A knowledge gap in the ecology of B. turicatae is a poor understanding regarding the dissemination of the vector in nature. Ornithodoros turicata are rapid feeders, completing a bloodmeal within five to 60 minutes after attachment [26]. However, it is unclear whether some proportion of ticks remain on the wild vertebrate host after engorgement, either attached or unattached, allowing for increased dissemination. Interestingly, we have collected engorged Carios kelleyi nymphs, which are rapid feeding argasid ticks of bats [9]. This suggests that some argasid species may remain on the vertebrate host for a duration of time after feeding. Population genetic studies are needed to evaluate the genetic diversity between O. turicata populations at different spatial scales collected in the United States, to estimate dissemination patterns of both vector and pathogen.
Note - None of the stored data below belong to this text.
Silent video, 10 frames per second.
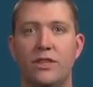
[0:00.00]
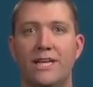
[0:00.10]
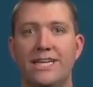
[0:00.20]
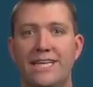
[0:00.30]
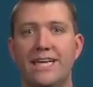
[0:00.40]

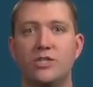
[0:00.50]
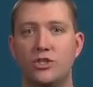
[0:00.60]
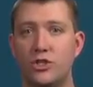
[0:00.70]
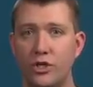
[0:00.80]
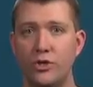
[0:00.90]
that
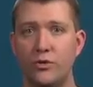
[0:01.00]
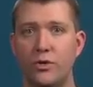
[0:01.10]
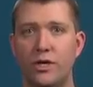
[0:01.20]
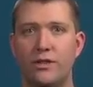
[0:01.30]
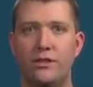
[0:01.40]
gets
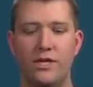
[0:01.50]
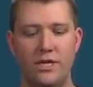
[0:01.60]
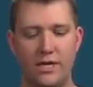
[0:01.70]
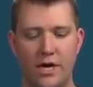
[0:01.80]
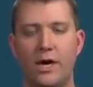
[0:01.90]
to
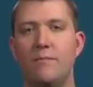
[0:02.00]
the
A limitation of our study is the likely circulation of additional uncharacterized RF spirochete species in the southern United States. While BipA is highly divergent between most species of RF spirochete and the recombinant protein can discriminate between B. hermsii and B. turicatae infections [17], additional work is needed to obtain novel spirochete species circulating in nature. For example, Ornithidoros talaje was recently collected in Texas [1], and while we failed to detect Borrelia DNA in these the ticks, the circulation of Borrelia mazzottii in the state exists. In 1955, B. mazzottii was reported to be transmissible by O. talaje ticks that were collected in northern Mexico [12], but since then reports of the disease have been absent. Recently, RF spirochetes were detected in a blood smear of a sick patient in Sonora, Mexico, but the species was unidentified [32]. Furthermore, Candidatus Borrelia texasensis was initially isolated in medium from an adult ixodid tick, Dermacentor variabilis, which was feeding on a coyote collected in Webb County, Texas [33]. The spirochete was initially cultured and grouped with RF spirochetes, but Lin and colleagues were unable to revive frozen stocks and an isolate does not exist. While it is unclear whether coyotes are a competent host for Candidatus Borrelia texasensis, the findings suggest that the mammals may be exposed to additional species of RF spirochete.
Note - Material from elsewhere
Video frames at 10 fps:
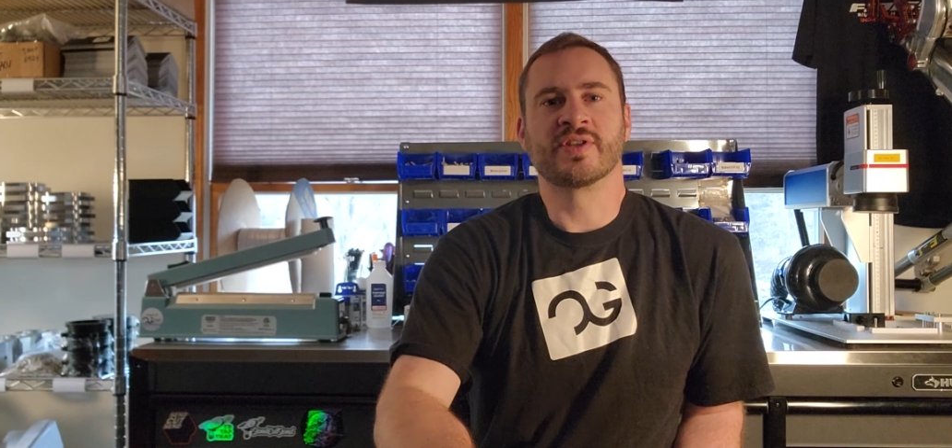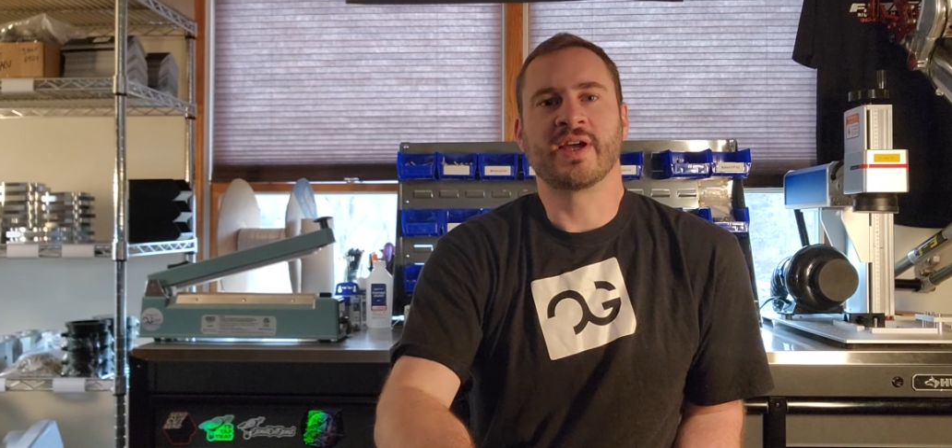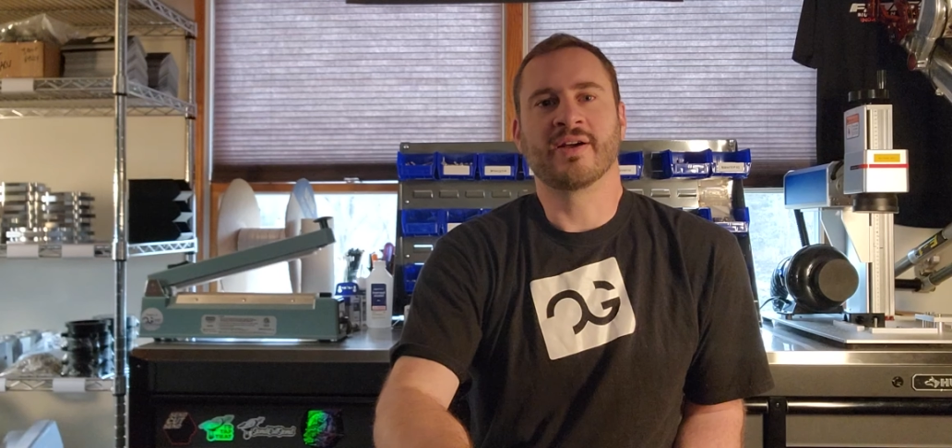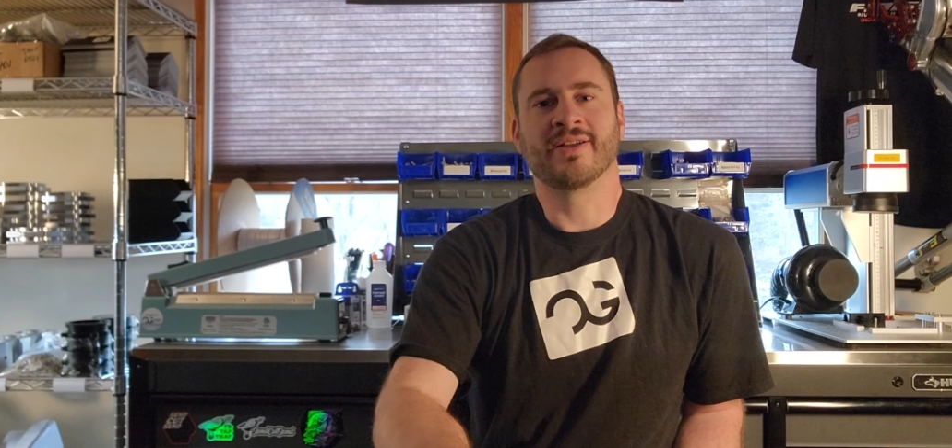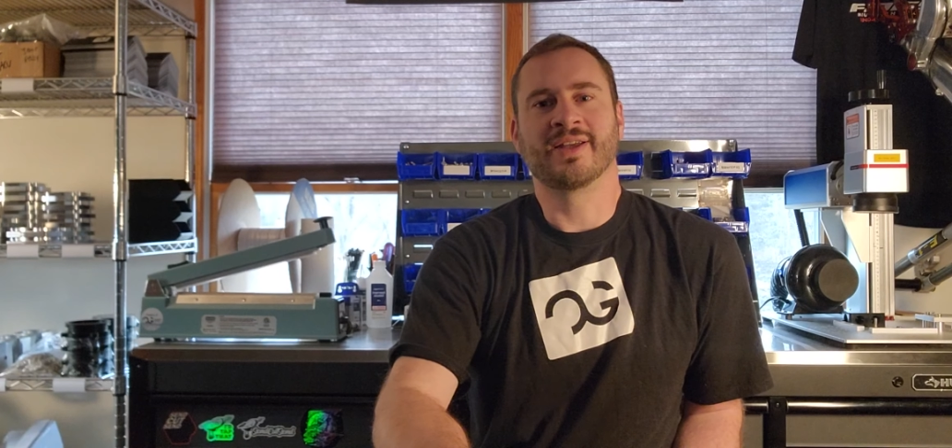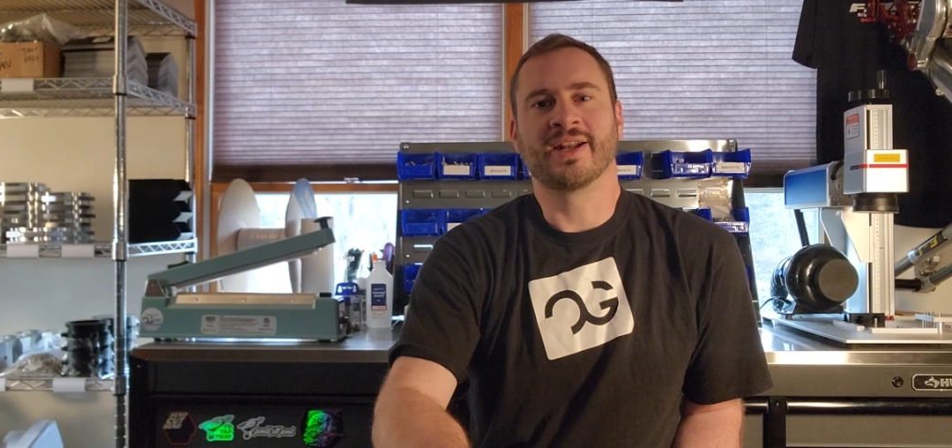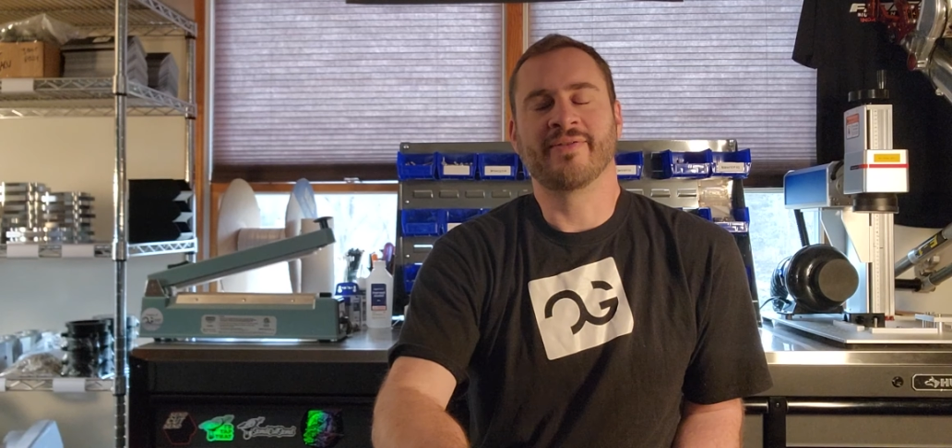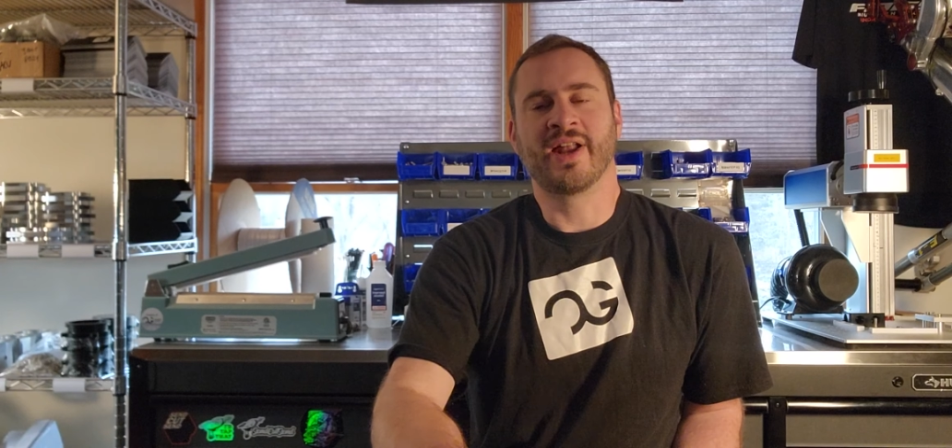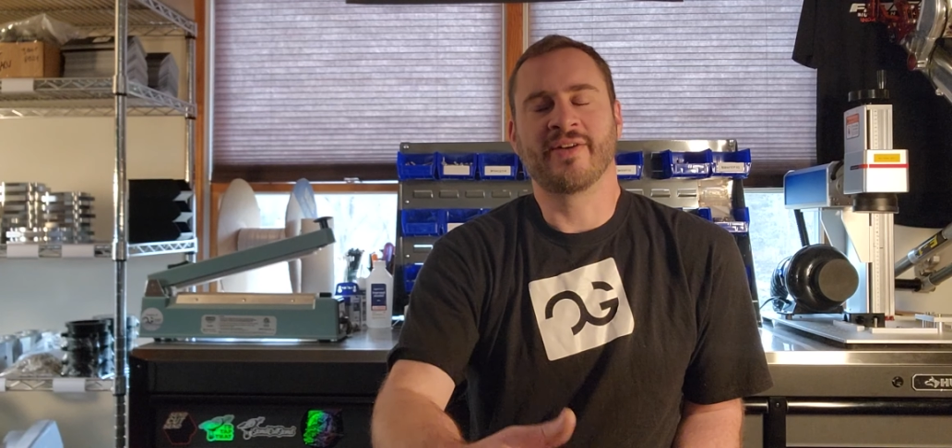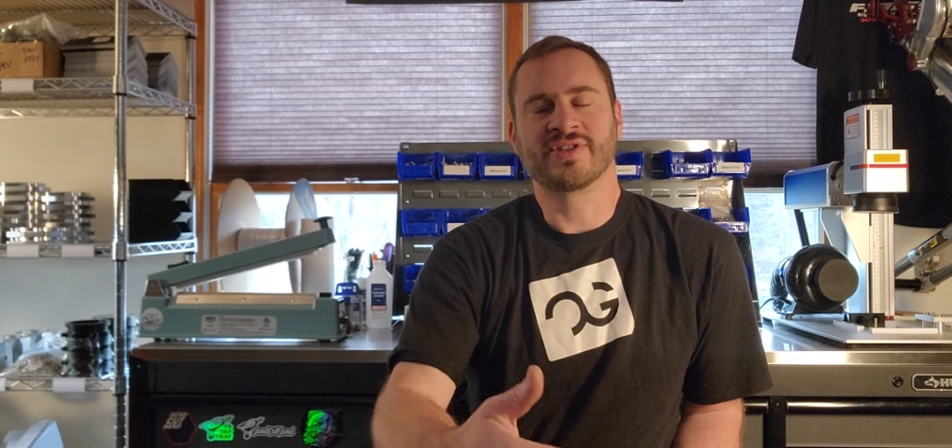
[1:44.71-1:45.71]
And
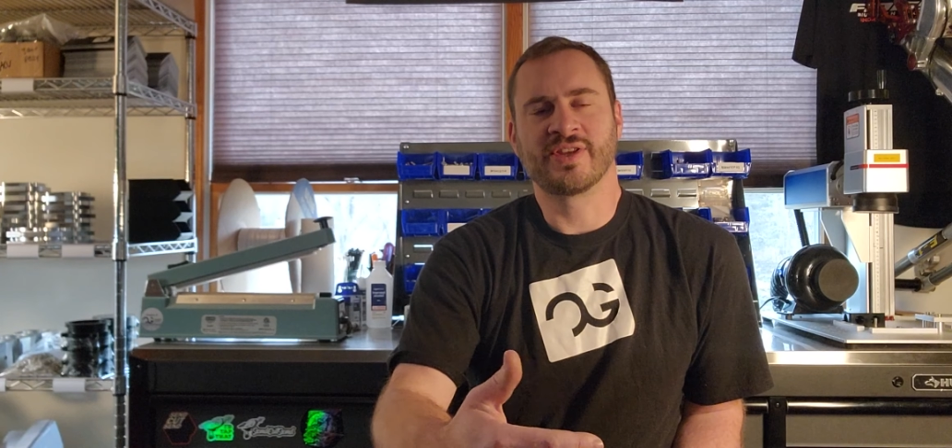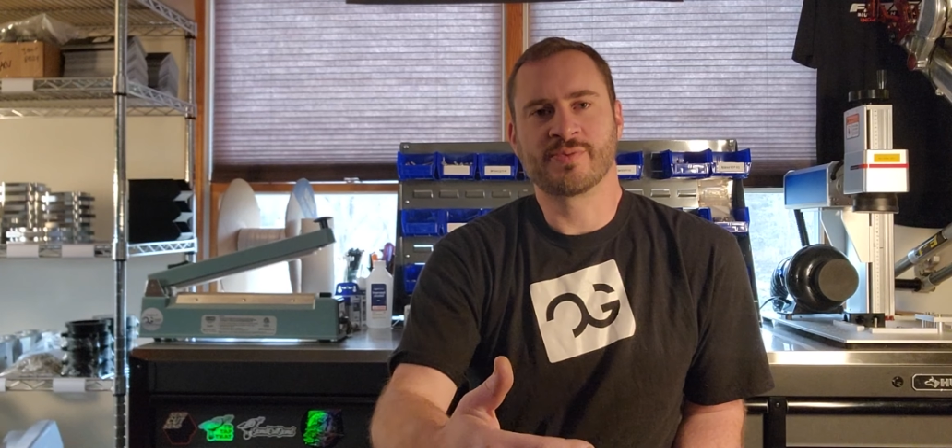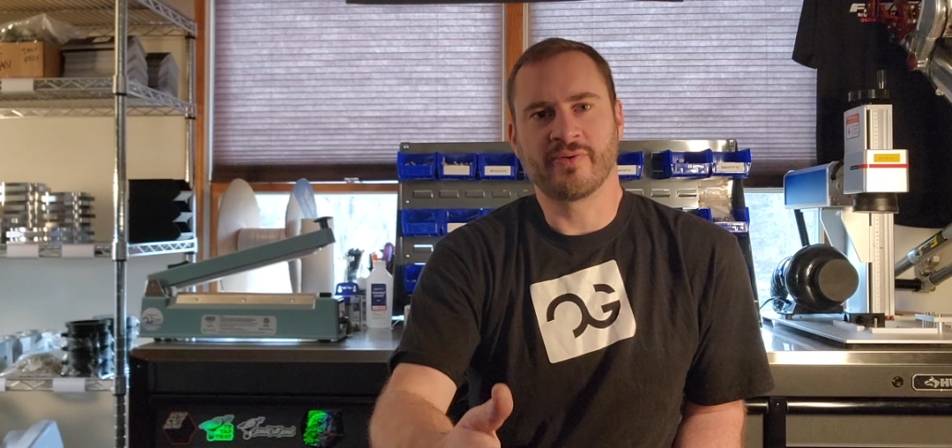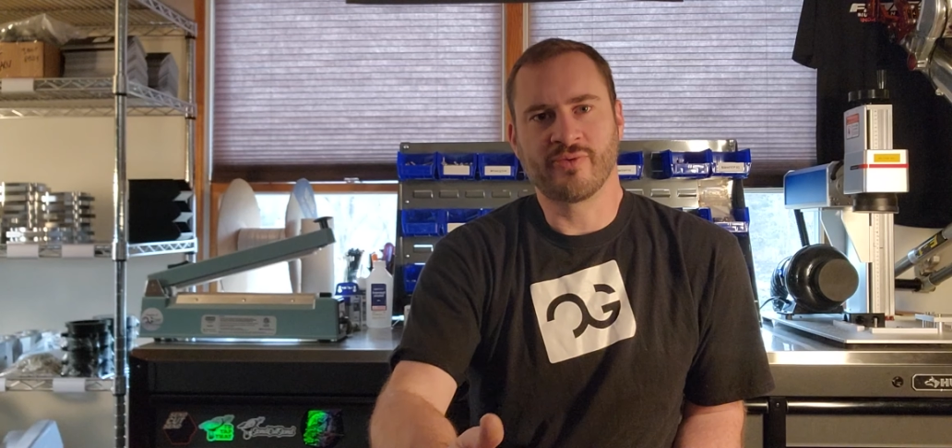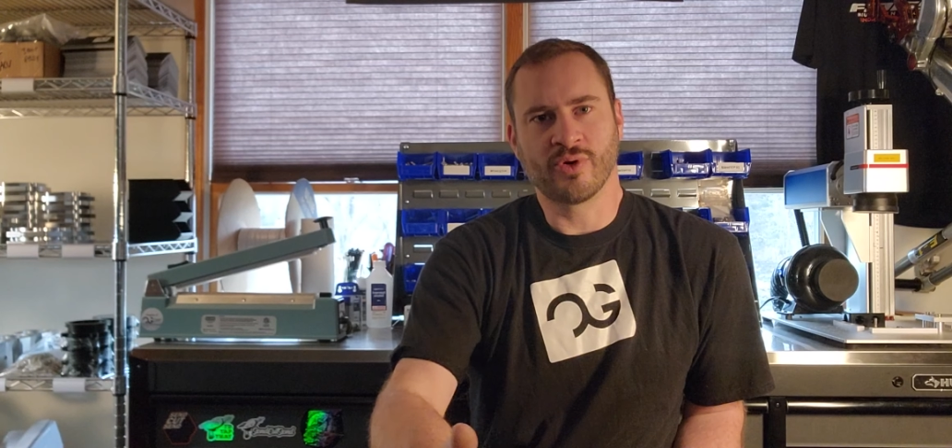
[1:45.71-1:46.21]
I've said this before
We recommend increased surveillance of small and medium sized mammals within metropolitan areas of Texas. San Antonio, Austin, and Dallas, Texas are in the top 11 most populated cities in the United States, are rapidly expanding, and evidence indicates that B. turicatae may be emerging in these areas. In 2017 there was an outbreak of TBRF among conference attendees in Austin, Texas [34], which is located in Travis County. This outbreak was in a densely populated area of the city and B. turicatae infected ticks were collected from rodent dens at a public park near the conference site. In our current report, there was little overlap between the Texas ecoregions that were sampled for the different vertebrate species (Table 1), and only three rodents were collected in Travis County. Future studies should focus on small and medium sized vertebrate sampling in regions where B. turicatae is emerging, and investigate host competence for the pathogen. As these studies are conducted, a refined understanding of the vertebrate hosts that support the ecology of B. turicatae will be attained, and surveillance and countermeasures can be implemented to improve public health.